- [Data for this task]:
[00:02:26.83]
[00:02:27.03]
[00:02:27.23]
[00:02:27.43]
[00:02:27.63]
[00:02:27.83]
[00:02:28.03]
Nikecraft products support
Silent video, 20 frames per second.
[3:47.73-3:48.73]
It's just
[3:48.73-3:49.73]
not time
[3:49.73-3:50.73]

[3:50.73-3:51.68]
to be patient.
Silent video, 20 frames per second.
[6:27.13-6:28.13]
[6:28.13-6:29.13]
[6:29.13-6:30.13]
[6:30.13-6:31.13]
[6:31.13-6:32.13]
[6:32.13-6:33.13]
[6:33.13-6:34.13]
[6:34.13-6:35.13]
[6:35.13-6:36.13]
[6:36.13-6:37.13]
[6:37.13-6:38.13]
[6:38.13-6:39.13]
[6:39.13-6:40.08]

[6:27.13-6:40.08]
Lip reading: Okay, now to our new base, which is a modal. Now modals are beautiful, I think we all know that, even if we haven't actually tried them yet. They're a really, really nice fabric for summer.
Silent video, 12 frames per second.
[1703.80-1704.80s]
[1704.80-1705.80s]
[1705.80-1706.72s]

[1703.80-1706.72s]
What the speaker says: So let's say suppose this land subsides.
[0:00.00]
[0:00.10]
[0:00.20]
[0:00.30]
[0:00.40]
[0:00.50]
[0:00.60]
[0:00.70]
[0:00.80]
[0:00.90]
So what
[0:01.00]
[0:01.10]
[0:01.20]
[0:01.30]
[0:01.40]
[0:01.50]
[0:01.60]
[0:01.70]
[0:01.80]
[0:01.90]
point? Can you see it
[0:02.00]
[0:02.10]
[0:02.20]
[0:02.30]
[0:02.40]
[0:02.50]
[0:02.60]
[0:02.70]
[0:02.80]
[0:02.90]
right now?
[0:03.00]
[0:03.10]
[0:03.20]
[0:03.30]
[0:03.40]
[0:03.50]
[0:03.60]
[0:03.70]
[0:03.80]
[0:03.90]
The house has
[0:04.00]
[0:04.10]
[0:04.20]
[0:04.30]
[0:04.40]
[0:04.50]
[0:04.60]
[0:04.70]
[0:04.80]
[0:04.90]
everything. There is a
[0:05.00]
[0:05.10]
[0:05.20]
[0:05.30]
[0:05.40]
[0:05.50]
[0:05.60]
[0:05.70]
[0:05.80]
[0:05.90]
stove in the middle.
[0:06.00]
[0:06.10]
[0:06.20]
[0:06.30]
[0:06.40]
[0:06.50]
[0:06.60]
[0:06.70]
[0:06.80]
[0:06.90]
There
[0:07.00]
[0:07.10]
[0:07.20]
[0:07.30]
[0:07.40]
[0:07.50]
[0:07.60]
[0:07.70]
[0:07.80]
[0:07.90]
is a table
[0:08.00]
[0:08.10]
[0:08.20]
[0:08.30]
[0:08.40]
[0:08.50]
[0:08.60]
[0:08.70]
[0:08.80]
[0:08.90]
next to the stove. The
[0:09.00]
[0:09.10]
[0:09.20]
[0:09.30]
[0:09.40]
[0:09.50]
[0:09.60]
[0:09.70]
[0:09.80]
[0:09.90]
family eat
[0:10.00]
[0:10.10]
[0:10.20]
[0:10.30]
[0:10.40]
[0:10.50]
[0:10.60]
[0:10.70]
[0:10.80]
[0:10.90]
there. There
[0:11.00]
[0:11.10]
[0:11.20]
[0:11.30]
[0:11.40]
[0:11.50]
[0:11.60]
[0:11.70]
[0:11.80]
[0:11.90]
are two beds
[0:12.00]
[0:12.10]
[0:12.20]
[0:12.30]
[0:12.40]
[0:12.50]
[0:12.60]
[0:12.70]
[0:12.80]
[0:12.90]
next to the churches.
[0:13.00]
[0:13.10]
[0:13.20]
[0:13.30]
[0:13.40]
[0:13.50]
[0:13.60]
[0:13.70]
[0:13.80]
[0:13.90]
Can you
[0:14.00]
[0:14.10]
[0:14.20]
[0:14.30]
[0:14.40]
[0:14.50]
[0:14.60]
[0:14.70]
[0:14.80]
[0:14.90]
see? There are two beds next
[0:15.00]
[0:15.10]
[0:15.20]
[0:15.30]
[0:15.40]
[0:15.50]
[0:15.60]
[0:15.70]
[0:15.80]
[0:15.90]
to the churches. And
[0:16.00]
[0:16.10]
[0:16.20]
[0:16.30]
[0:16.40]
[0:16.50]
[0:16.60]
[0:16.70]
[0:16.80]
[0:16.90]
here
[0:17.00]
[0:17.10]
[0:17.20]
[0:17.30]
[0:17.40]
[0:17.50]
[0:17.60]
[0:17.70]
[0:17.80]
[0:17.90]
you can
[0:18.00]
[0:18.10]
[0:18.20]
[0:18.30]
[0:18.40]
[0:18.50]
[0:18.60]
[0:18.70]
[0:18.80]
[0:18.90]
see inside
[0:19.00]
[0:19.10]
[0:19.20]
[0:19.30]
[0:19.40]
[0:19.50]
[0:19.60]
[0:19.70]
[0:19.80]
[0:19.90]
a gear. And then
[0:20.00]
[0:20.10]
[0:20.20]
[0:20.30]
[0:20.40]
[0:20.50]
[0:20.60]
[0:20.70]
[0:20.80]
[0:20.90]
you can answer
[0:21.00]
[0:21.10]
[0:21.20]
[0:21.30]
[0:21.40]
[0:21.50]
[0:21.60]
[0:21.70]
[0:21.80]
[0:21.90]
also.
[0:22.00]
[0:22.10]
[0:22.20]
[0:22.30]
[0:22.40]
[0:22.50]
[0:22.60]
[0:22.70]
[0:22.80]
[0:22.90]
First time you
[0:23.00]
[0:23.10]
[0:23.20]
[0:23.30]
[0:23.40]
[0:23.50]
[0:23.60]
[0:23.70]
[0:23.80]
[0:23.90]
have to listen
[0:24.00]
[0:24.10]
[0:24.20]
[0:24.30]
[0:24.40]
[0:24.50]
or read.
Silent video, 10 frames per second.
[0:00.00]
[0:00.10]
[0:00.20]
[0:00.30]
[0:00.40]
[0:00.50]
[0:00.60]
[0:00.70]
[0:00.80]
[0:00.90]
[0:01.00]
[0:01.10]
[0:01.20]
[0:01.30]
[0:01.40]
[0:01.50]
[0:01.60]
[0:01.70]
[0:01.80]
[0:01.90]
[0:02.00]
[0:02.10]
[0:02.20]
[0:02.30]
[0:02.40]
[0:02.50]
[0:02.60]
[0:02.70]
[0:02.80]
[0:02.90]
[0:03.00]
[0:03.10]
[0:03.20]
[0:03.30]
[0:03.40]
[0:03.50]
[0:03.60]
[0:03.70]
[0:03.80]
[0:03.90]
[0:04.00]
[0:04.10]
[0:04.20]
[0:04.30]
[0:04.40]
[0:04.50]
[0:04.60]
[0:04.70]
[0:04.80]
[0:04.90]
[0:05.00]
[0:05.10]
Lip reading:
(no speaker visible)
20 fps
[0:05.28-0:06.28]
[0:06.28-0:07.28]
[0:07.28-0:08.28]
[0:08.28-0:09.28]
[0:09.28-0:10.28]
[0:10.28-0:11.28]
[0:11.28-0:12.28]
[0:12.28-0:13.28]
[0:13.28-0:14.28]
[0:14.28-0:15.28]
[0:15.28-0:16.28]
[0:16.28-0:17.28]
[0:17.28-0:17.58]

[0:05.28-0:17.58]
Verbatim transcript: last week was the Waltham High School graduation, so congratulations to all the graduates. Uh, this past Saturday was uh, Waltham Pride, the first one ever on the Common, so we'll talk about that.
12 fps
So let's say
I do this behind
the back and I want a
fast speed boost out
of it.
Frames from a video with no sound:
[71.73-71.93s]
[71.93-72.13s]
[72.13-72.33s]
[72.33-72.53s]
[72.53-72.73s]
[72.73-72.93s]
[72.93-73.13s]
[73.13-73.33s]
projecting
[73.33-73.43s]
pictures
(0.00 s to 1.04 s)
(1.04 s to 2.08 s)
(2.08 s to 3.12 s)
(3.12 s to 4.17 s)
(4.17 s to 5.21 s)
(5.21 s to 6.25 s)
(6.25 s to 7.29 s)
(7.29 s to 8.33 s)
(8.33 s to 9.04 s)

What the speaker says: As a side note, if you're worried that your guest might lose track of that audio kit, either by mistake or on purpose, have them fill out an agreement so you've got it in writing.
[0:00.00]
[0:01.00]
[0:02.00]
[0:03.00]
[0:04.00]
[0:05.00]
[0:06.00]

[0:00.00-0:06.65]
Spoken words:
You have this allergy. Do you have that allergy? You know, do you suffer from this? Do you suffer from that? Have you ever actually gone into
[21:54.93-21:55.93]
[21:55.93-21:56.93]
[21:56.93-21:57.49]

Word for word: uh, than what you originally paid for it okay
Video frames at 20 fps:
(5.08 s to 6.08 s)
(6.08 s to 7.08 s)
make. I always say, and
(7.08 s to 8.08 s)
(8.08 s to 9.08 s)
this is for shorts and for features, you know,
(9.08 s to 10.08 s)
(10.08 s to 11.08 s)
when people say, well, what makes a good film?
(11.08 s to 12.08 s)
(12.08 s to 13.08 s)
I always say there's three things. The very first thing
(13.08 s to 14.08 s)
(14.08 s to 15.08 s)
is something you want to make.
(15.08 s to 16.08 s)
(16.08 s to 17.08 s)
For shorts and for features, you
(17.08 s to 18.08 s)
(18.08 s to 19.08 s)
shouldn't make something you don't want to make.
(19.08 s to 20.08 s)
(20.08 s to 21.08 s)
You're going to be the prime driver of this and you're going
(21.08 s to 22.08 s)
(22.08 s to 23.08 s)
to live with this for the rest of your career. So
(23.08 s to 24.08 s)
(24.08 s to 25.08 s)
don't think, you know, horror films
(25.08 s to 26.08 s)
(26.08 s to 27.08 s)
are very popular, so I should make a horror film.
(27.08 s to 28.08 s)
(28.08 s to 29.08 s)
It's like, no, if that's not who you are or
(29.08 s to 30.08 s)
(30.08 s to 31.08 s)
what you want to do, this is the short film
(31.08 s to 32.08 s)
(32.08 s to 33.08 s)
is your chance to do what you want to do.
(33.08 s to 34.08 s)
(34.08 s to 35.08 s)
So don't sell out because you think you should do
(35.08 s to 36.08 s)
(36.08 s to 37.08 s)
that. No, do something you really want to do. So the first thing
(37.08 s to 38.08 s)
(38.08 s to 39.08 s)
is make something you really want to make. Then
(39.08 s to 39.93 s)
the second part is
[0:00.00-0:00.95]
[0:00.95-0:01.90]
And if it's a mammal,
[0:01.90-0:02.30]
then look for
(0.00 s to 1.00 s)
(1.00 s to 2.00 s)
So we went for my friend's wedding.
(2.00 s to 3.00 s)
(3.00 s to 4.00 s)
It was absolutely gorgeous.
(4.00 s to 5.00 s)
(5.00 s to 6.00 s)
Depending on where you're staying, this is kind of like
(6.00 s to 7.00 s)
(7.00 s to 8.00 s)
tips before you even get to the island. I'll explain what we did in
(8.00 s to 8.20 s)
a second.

- [Exercise objective]:
Give an exact copy of the lines above, from the top of the records to the line that contains "[6:28.13-6:29.13]", taking in both ends.

- [Response to this task]:
[00:02:26.83]
[00:02:27.03]
[00:02:27.23]
[00:02:27.43]
[00:02:27.63]
[00:02:27.83]
[00:02:28.03]
Nikecraft products support
Silent video, 20 frames per second.
[3:47.73-3:48.73]
It's just
[3:48.73-3:49.73]
not time
[3:49.73-3:50.73]

[3:50.73-3:51.68]
to be patient.
Silent video, 20 frames per second.
[6:27.13-6:28.13]
[6:28.13-6:29.13]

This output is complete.